Custom function replacing WHERE col IN (...)

I created a user-defined function to improve performance with queries containing "WHERE col IN (...)", like this case:

SELECT myCol1, myCol2 FROM myTable WHERE myCol3 IN (100, 200, 300, ..., 4900, 5000); 

Requests are generated from a web application and in some cases are much more complicated.
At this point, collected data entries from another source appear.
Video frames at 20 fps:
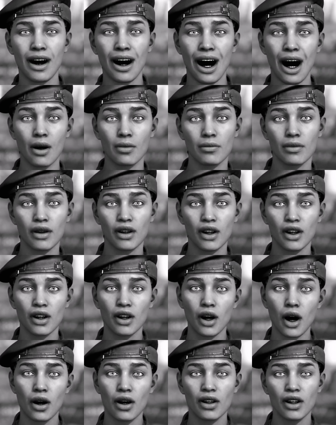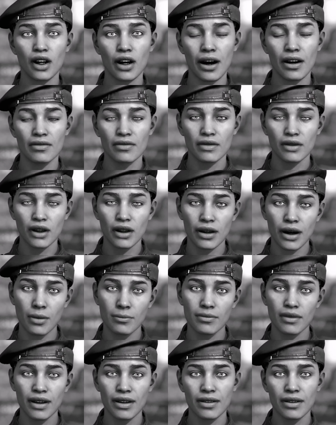I was searching for
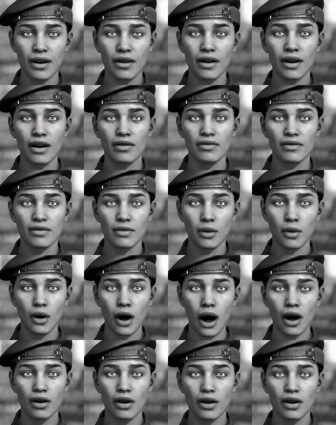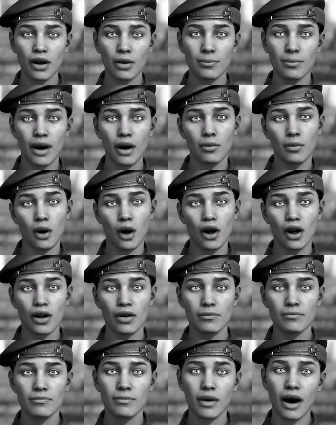something to live for other than my work,
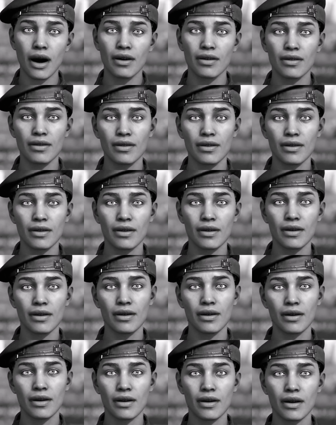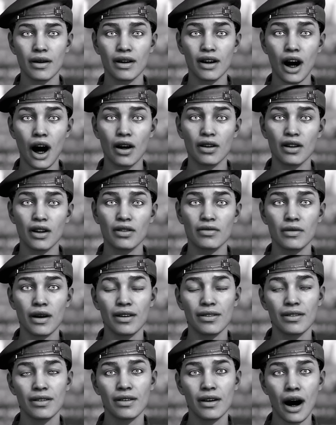but nothing
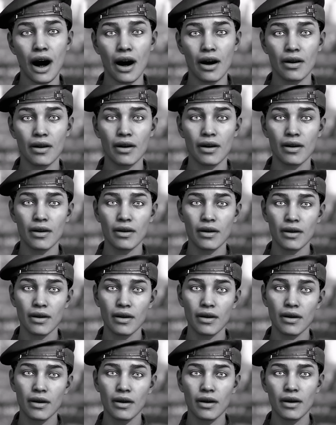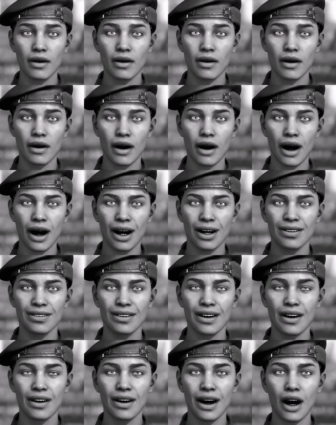really stuck.
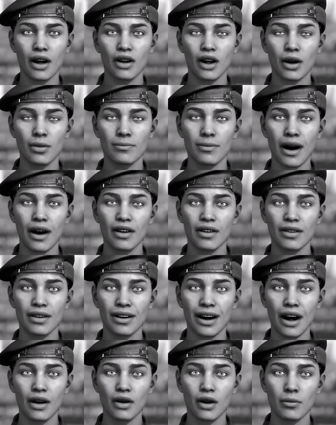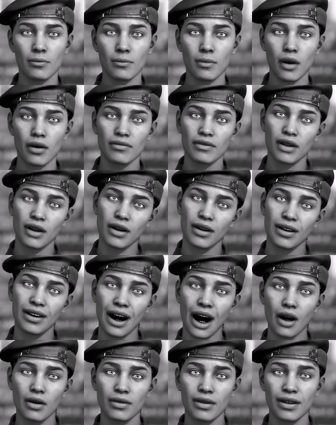Until I heard about the Terrormorphs on
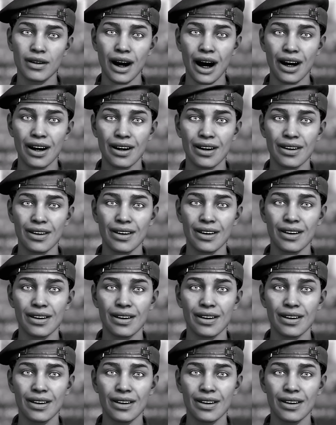Tau Ceti.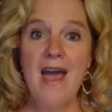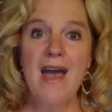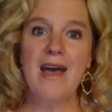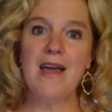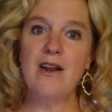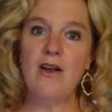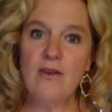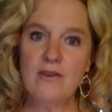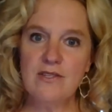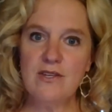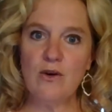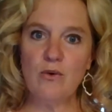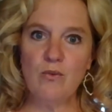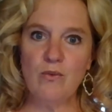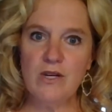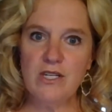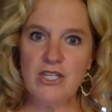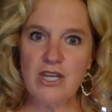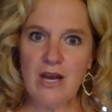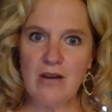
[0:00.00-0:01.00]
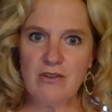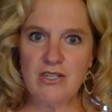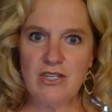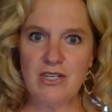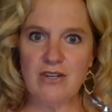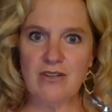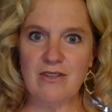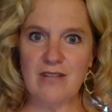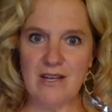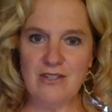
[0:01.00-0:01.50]
and also reach out to
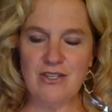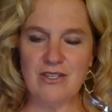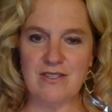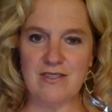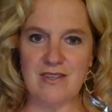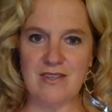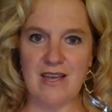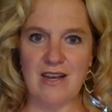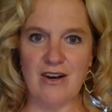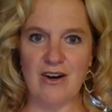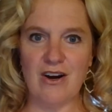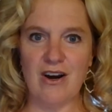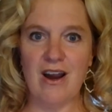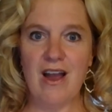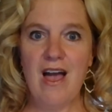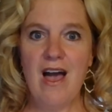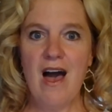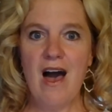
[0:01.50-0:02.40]
your legislatorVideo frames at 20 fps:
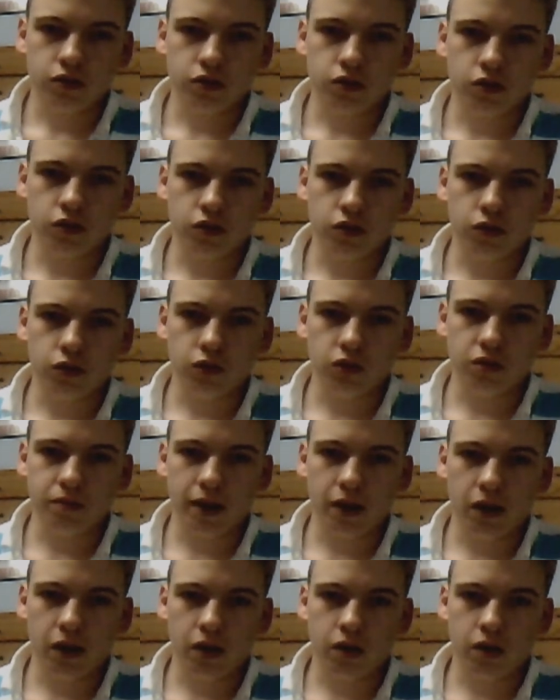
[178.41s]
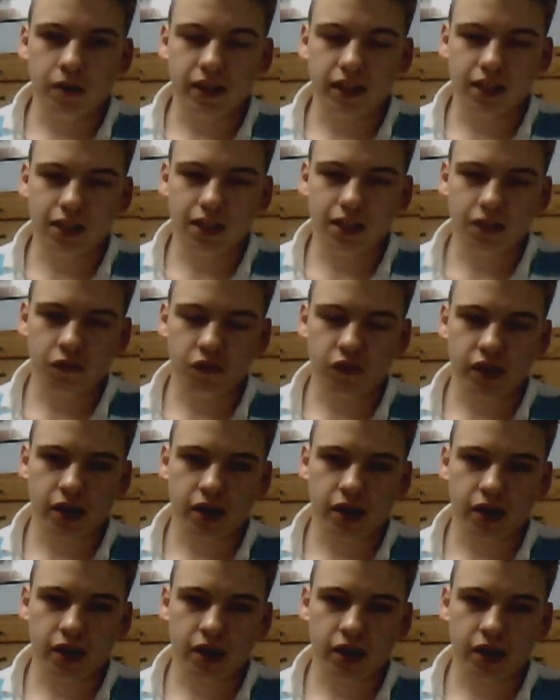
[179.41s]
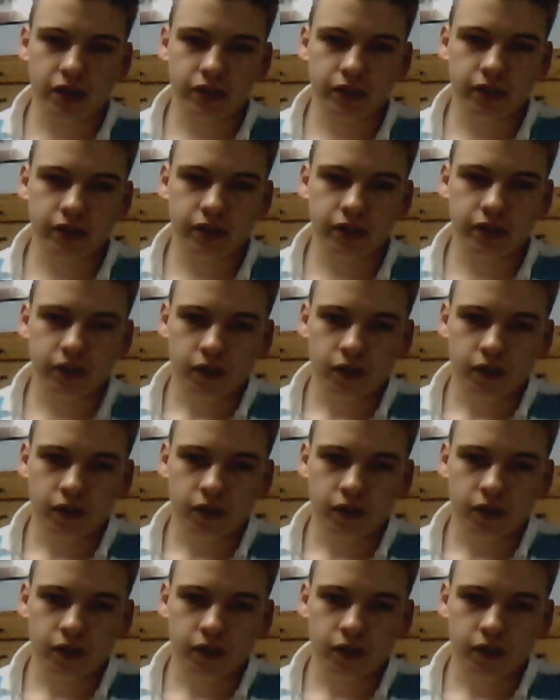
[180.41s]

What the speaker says: So you might want to play Clef for that reason.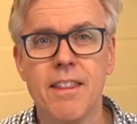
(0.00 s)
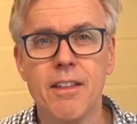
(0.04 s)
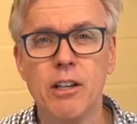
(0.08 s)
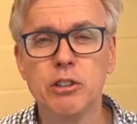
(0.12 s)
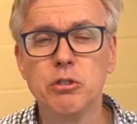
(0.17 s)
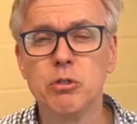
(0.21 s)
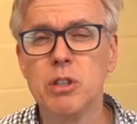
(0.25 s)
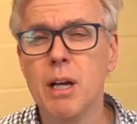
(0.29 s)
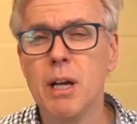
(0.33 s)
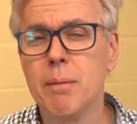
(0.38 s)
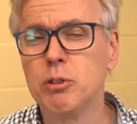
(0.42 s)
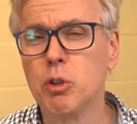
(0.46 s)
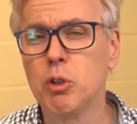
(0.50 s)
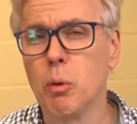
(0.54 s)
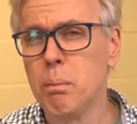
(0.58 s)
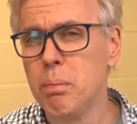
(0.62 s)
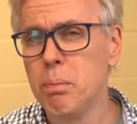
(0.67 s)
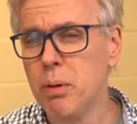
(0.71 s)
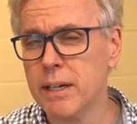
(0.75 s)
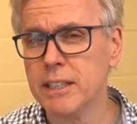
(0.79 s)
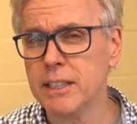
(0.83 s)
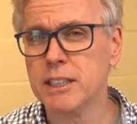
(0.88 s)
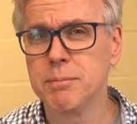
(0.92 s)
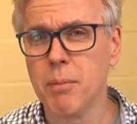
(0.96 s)
Now, those numbers are
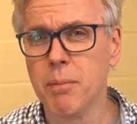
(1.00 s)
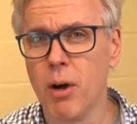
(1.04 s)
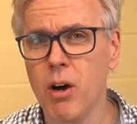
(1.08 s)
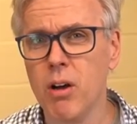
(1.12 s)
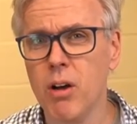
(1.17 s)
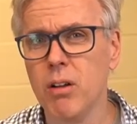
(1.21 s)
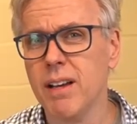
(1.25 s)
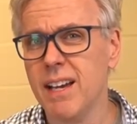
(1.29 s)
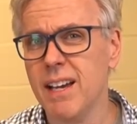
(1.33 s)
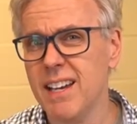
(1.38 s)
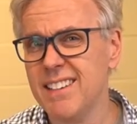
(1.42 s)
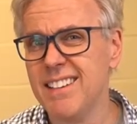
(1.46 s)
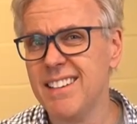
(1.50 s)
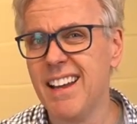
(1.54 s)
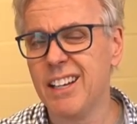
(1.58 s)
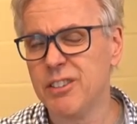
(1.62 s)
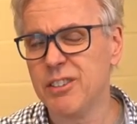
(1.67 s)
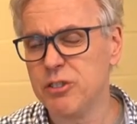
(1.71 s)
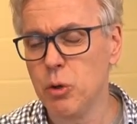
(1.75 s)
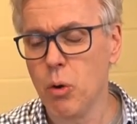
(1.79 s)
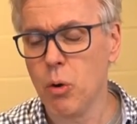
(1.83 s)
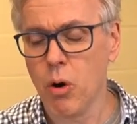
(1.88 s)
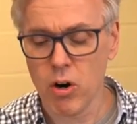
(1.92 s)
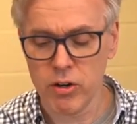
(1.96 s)
pretty small and
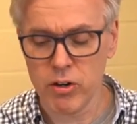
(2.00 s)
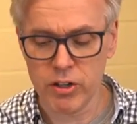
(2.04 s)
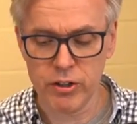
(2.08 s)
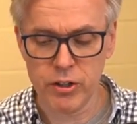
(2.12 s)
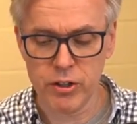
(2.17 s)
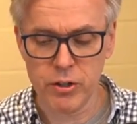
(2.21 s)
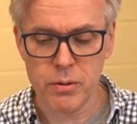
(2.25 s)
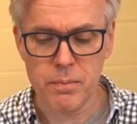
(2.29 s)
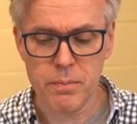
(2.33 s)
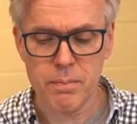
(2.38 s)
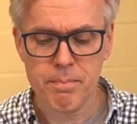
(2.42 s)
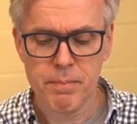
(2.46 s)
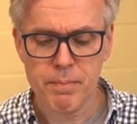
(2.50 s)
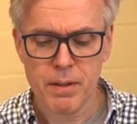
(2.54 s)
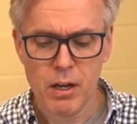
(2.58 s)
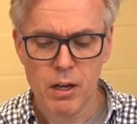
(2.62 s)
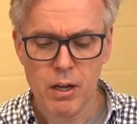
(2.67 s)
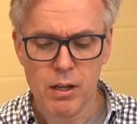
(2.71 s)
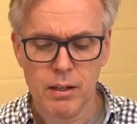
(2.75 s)
not too hard to do.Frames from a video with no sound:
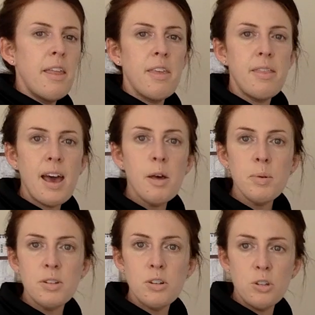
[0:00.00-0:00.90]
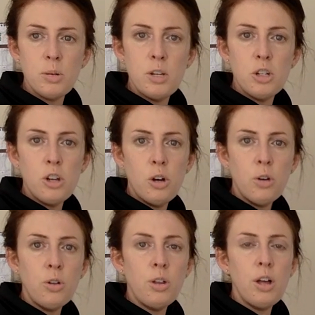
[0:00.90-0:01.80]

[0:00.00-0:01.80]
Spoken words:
then that means there's going to be a total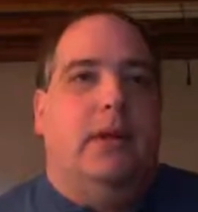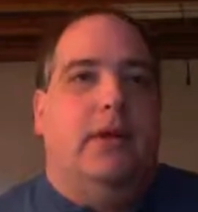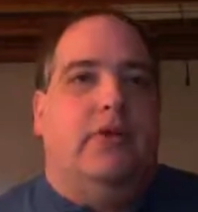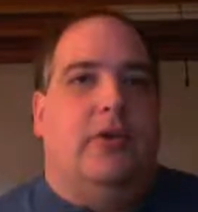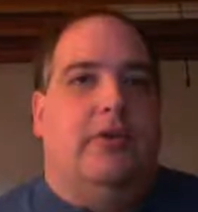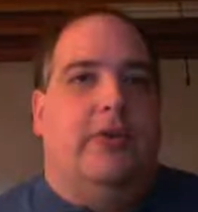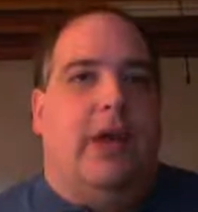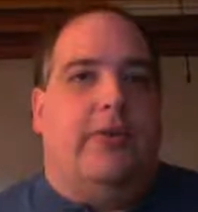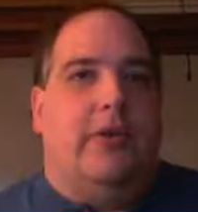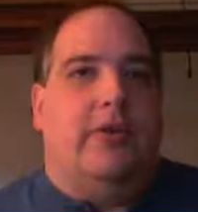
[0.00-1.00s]
So you've
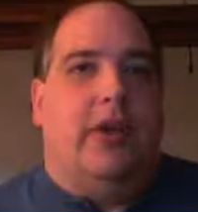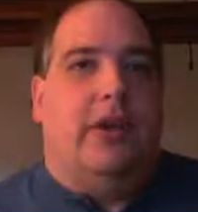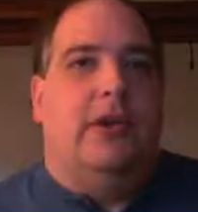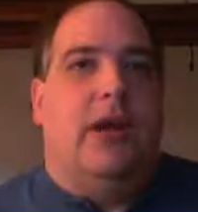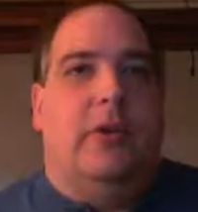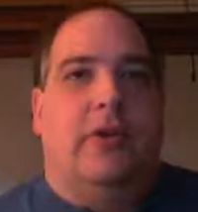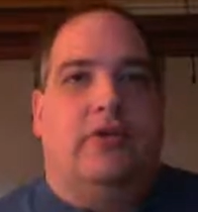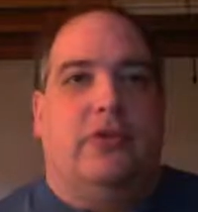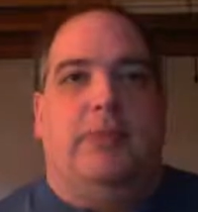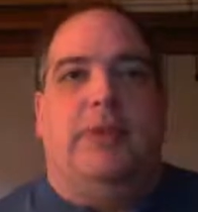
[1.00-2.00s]
got this like network
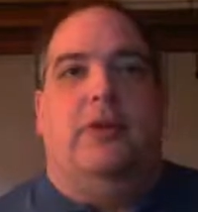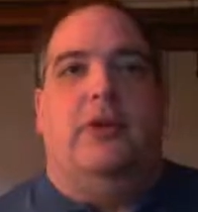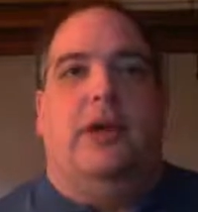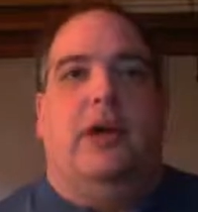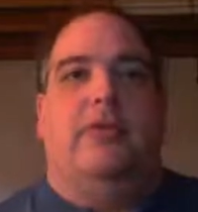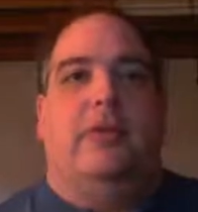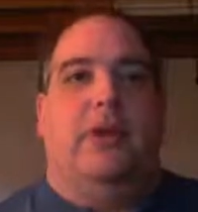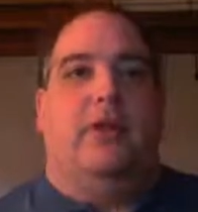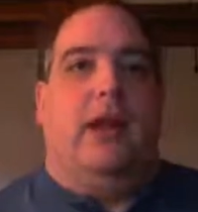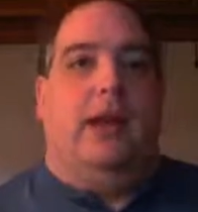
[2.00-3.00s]
stream that you can get from the
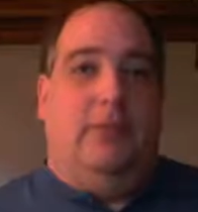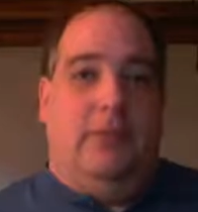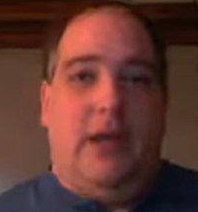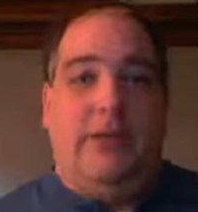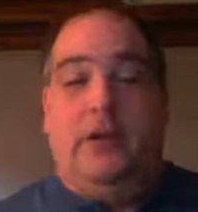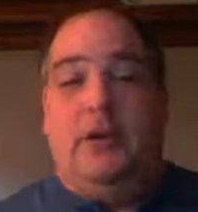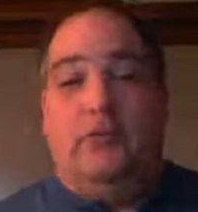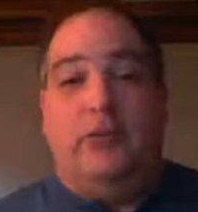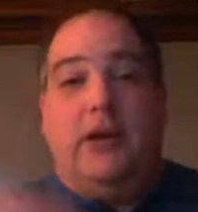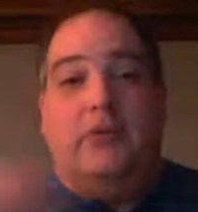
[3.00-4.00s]
client, and then you can
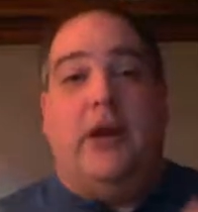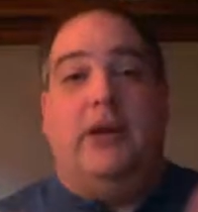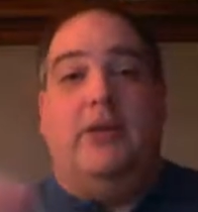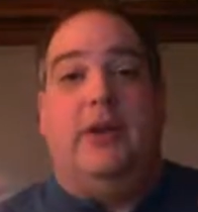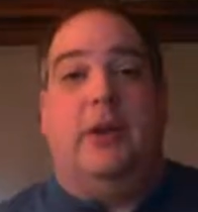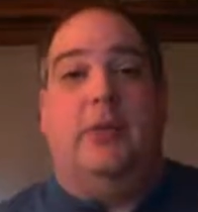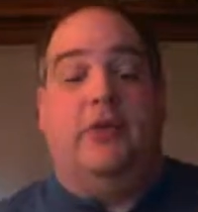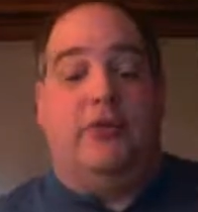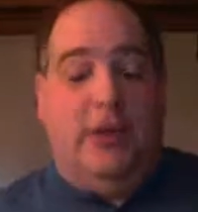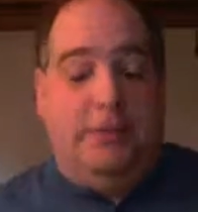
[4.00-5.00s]
read and write to the network
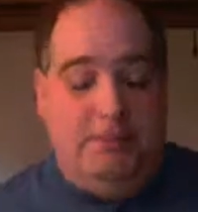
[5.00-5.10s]
stream.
The function definition is as follows:

 CREATE FUNCTION [dbo].[udf_CSVtoIntTable] ( @CSV VARCHAR(MAX), @Delimiter CHAR(1) = ',' ) RETURNS @Result TABLE ( [Value] INT ) AS BEGIN DECLARE @CurrStartPos SMALLINT; SET @CurrStartPos = 1; DECLARE @CurrEndPos SMALLINT; SET @CurrEndPos = 1; DECLARE @TotalLength SMALLINT; -- Remove space, tab, linefeed, carrier return SET @CSV = REPLACE(@CSV, ' ', ''); SET @CSV = REPLACE(@CSV, CHAR(9), ''); SET @CSV = REPLACE(@CSV, CHAR(10), ''); SET @CSV = REPLACE(@CSV, CHAR(13), ''); -- Add extra delimiter if needed IF NOT RIGHT(@CSV, 1) = @Delimiter SET @CSV = @CSV + @Delimiter; -- Get total string length SET @TotalLength = LEN(@CSV); WHILE @CurrStartPos < @TotalLength BEGIN SET @CurrEndPos = CHARINDEX(@Delimiter, @CSV, @CurrStartPos); INSERT INTO @Result VALUES (CAST(SUBSTRING(@CSV, @CurrStartPos, @CurrEndPos - @CurrStartPos) AS INT)); SET @CurrStartPos = @CurrEndPos + 1; END RETURN END 

This function is intended to be used like this (or as an INNER JOIN):

 SELECT myCol1, myCol2 FROM myTable WHERE myCol3 IN ( SELECT [Value] FROM dbo.udf_CSVtoIntTable('100, 200, 300, ..., 4900, 5000', ','); 

Does anyone have any optimization flaws in my function or other ways to improve performance in my case? Are there any flaws that I missed?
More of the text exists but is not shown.